Los gemelos doblan los entes del mundo. Donde debería existir un único ser, distinto de cualquier otro -lo que permite que el mundo no sea caótico- , los gemelos son similares a la visión de un borracho que ve doble. Los gemelos multiplican los entes que pueblan el mundo: en contrario, los duplican.
Este poder no es ajeno al carácter dubitativo de Tomás: bien sabe éste, por su propia naturaleza, que nada o nadie puede ser lo que parece. Él mismo puede llevar a engaño a los demás. Para que la duda aflore, son necesarias, al menos dos opciones; en este caso, la resurrección de Cristo, o su simple despertar tras un agónico desmayo; o un rasguño, frente a una herida en carne viva.
La existencia de una doble causa eficiente determina el significado del término duda: procede de un radical, el latín duo (dos), que expresa la dualidad inherente al hecho de dudar: incertidumbre ante qué opción tomar.
El cáracter dúplice de Tomás (que el hebreo t´ôma acentua ya que, según se me ha comunicado Ariella Yoffé -a quien agradezco la aclaración-, esta palabra, que se traduce por gemelo, también tiene un significado negativo: quiere decir engaño, maldad) está en consonancia con su carácter tanto dudoso (engañoso) cuanto dubitativo.
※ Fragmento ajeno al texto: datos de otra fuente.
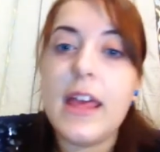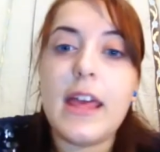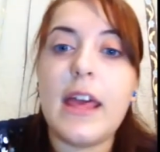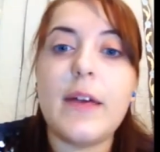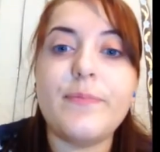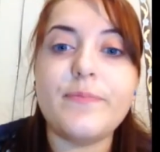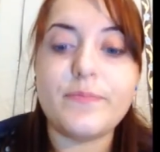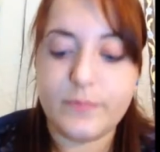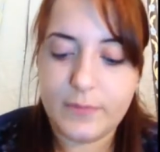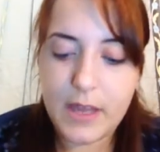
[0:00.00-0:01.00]
e,
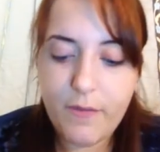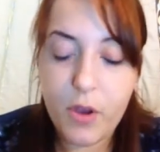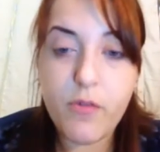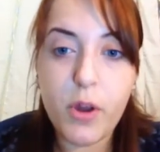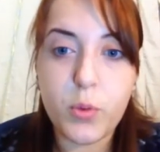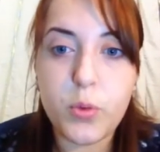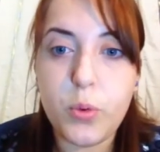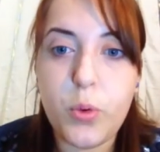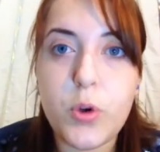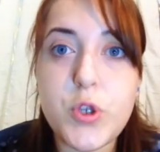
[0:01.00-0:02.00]
ehm, e, voglio fare un
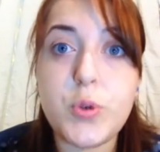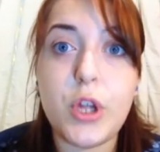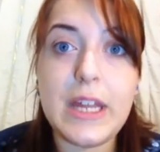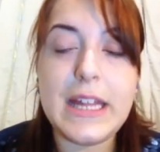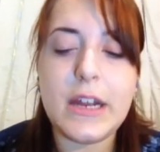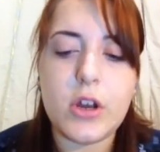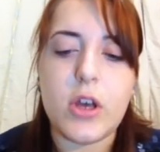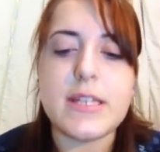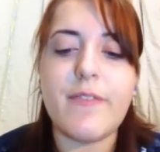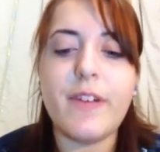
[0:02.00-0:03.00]
trucco sui toni del
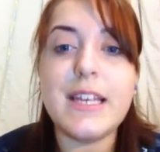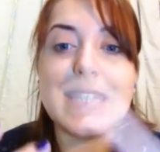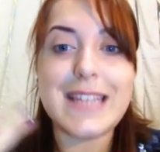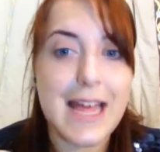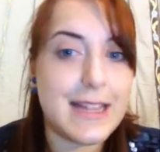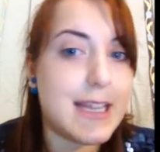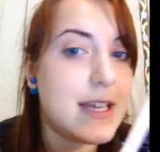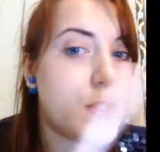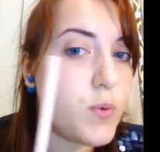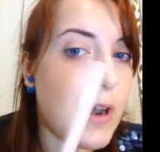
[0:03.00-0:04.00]
rosa, vado a
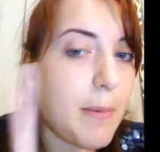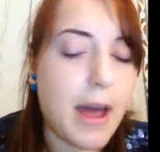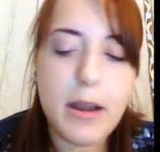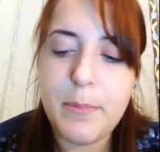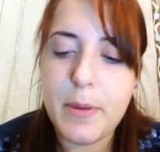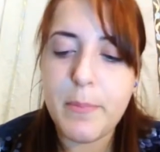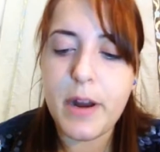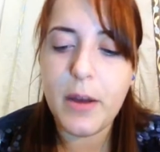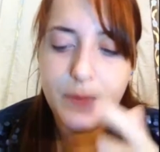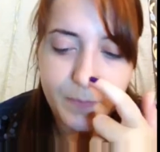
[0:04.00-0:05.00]
stendere sulla
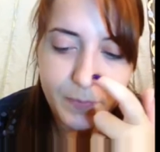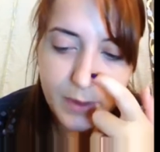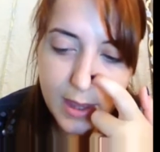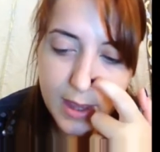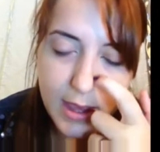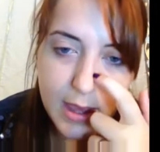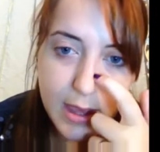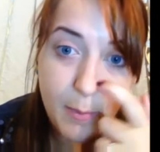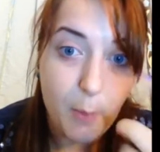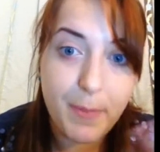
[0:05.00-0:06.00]
palpebra
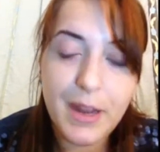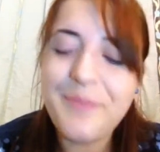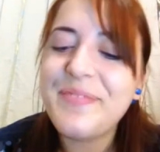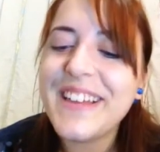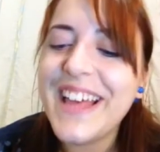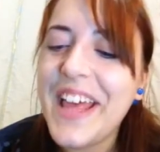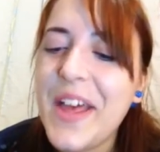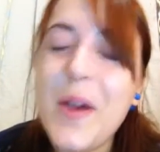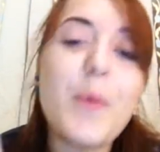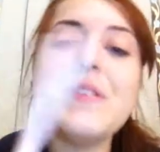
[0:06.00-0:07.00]
eh, mobile
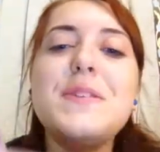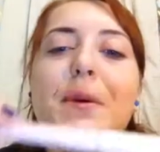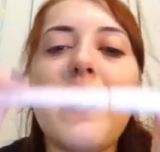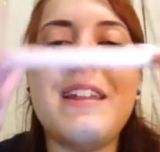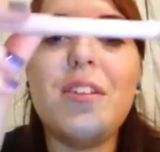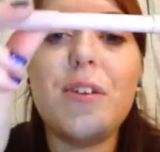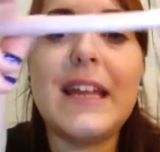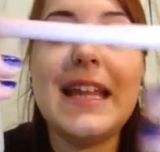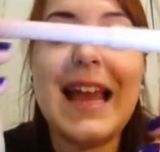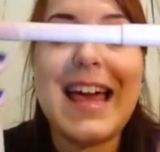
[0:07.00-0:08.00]
questo
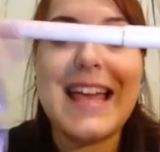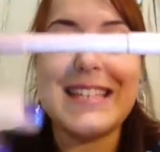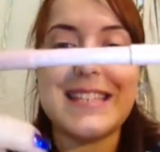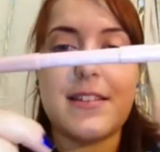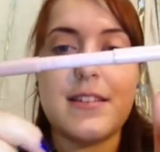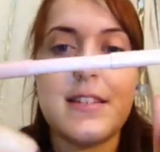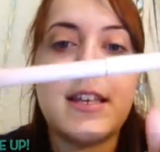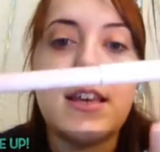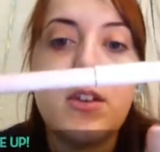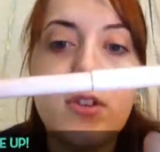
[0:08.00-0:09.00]
matitone della Essence
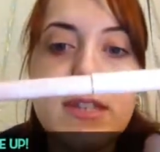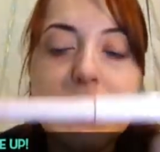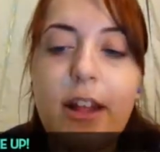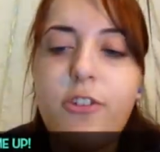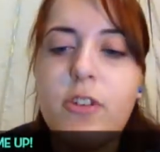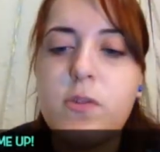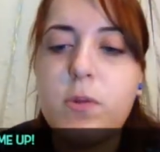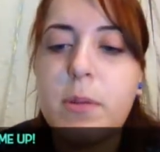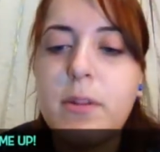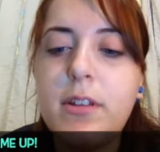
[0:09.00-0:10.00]
che non si legge
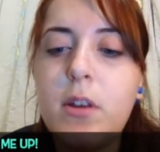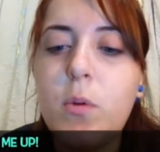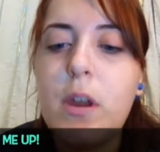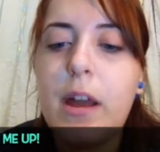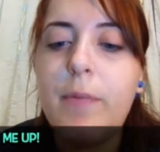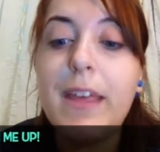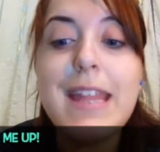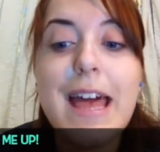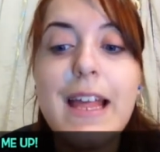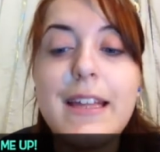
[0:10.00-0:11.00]
assolutamente nulla
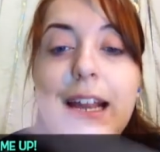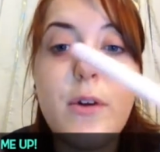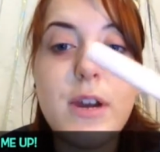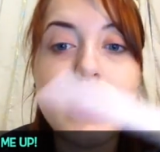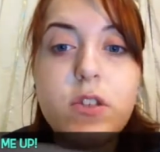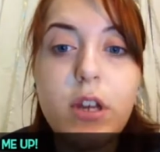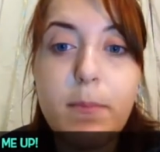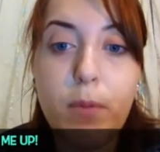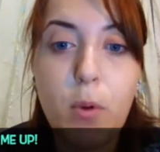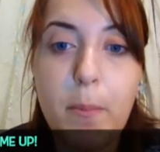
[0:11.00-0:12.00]
ed è della collezione
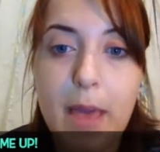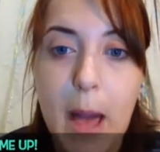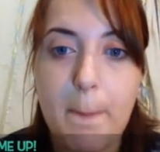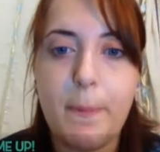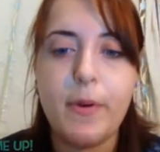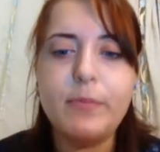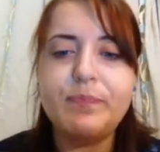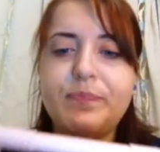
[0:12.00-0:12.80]
Bloom Me Up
Duplicar, al igual que dudar, contiene el radical duo, lo que denota bien la confusión que causa Tomás.
El verbo duplicar se escribe, literalmente: duo-plicar, es decir doblar dos veces; nombra una dobla acción de tuerca, un retorcer algo. "Plicar" evoca el plegar, los pliegues del alma dúplice, y los pliegues o embrollos que, como las intricadas vía de un laberinto, causan confusión.
Plegar -u doblar- (algo que solo un ser doble puede llevar a cabo a la perfección) es un verbo que procede del griego plekoo. Ocurre que éste significa, no solo, al igual que en las lenguas modernas de origen latino, plegar, sino también enlazar o entrelazar, por ejemplo, unos mimbres (que deben ser, en efecto, doblados para poder ser trenzados), o unos miembros que se enroscan, como los brazos de un pulpo -el prototipo del animal astuto, engañoso, en la Grecia antigua- alrededor de una víctima rendida, apresada.
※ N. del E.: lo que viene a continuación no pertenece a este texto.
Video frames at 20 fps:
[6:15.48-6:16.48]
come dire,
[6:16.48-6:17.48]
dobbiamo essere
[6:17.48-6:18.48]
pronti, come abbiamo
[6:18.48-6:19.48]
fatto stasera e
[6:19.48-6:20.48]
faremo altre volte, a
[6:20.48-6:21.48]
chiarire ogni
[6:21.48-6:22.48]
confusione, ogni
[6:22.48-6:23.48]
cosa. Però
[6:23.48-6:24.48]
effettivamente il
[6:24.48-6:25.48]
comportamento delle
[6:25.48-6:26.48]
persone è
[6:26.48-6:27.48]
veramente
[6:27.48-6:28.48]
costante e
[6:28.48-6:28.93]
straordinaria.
El griego plekoo designa, en concretro, la acción fundacional de un ser esencial para la arquitectura: la primera acción constructora del dios griego de la arquitectura: Apolo. Éste, en efecto, como cuenta el Himno a Apolo (v. 61), del poeta helenístico Calímaco -un texto fundamental para el imaginario arquitectónico-, "epleke boomon": es decir, tejió o entrelazó (epleke, de plekoo) las cornamentas de ciervos que su hermana -gemela, obviamente- Ártemis "la cazadora" le aportaba, para edificar la base de un altar gracias al cual honró a su padre Zeus. El altar que Apolo levantó en su isla natal, Delos, es, como aduce Detienne, la primera construcción sobre la tierra, y aparece como el prototipo de todo lo que, a continuación, el mismo Apolo, y eras más tarde, los humanos, formarán.
Apolo es, por tanto, el que construye ligando, tejiendo, entrelazando, doblando para que los elementos o materiales básicos, doblados, forzados, adopten la forma adecuada o se amolden a ésta. Dobladuras que solo un ser dúplice, familiarizado con el arte del doblez, es capaz de llevar a cabo, venciendo la resistencia de los materiales.
No era casualidad que tanto Apolo cuanto Tomás se conviertieran en los patronos de los constructores: eran arteros maestros en el arte de doblar, de torcer la "voluntad" o la dureza de los elementos, consumados conocedores de todas las artimañas, dando la vuelta a los problemas para hallar la solución formal y técnica más adecuada al problema planteado -como todos los seres suficientemente flexibles o adaptables, que son los más aptos sobre sobrevivir y sobreponerse a las dificultades-, a fin de levantar un nuevo mundo, doble del cosmos, una imagen espececular (y, por tanto, ¿engañosa, como los humanos descubren a lo largo de la vida?): el espacio habilitado para la vida (una vida acaso ilusoria).